● Task to complete:
Given the records below, would you repeat exactly the lines that begin at the one containing "[0:09.00-0:09.30]" and end at the one containing "[0:00.00-0:06.15]", inclusive?
#### Provided material ####
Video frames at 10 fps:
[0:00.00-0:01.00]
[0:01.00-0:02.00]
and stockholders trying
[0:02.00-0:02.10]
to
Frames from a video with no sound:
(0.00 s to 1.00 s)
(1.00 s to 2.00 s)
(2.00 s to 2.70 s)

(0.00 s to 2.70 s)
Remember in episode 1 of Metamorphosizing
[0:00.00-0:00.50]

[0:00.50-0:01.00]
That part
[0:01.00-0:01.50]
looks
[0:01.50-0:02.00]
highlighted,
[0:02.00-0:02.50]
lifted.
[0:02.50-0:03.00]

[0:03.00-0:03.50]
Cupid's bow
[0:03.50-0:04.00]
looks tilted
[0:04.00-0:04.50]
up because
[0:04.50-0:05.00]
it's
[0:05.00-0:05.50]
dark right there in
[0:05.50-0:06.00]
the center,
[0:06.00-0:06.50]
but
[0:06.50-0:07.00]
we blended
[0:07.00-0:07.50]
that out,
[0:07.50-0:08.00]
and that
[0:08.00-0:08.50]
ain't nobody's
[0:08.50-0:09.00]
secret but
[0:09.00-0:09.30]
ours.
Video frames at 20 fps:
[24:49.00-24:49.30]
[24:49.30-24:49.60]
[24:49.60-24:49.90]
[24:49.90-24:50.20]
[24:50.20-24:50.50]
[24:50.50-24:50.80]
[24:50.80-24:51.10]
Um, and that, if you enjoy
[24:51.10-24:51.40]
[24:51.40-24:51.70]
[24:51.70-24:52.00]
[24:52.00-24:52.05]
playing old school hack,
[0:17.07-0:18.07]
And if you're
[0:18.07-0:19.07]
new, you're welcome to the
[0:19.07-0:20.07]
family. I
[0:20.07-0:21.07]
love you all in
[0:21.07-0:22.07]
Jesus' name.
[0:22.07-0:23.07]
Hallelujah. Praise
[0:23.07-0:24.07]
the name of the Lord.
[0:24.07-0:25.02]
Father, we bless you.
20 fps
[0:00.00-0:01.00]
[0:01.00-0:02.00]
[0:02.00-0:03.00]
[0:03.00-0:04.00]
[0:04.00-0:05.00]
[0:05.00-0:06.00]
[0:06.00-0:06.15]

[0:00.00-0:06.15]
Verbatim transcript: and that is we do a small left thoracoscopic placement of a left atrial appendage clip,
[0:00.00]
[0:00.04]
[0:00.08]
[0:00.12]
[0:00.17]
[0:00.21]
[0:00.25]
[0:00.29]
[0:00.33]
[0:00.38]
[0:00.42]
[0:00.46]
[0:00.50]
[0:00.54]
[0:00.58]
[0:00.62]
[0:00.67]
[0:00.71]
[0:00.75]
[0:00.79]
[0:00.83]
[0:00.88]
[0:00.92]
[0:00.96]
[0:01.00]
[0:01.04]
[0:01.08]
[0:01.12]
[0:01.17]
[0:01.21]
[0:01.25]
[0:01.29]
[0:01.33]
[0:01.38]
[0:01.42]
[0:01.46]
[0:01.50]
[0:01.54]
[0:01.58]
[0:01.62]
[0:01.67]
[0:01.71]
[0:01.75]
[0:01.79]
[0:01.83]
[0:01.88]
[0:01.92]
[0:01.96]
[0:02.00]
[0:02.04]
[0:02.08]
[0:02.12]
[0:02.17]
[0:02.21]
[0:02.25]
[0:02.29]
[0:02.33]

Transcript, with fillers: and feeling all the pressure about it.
####
● Task solution:
[0:09.00-0:09.30]
ours.
Video frames at 20 fps:
[24:49.00-24:49.30]
[24:49.30-24:49.60]
[24:49.60-24:49.90]
[24:49.90-24:50.20]
[24:50.20-24:50.50]
[24:50.50-24:50.80]
[24:50.80-24:51.10]
Um, and that, if you enjoy
[24:51.10-24:51.40]
[24:51.40-24:51.70]
[24:51.70-24:52.00]
[24:52.00-24:52.05]
playing old school hack,
[0:17.07-0:18.07]
And if you're
[0:18.07-0:19.07]
new, you're welcome to the
[0:19.07-0:20.07]
family. I
[0:20.07-0:21.07]
love you all in
[0:21.07-0:22.07]
Jesus' name.
[0:22.07-0:23.07]
Hallelujah. Praise
[0:23.07-0:24.07]
the name of the Lord.
[0:24.07-0:25.02]
Father, we bless you.
20 fps
[0:00.00-0:01.00]
[0:01.00-0:02.00]
[0:02.00-0:03.00]
[0:03.00-0:04.00]
[0:04.00-0:05.00]
[0:05.00-0:06.00]
[0:06.00-0:06.15]

[0:00.00-0:06.15]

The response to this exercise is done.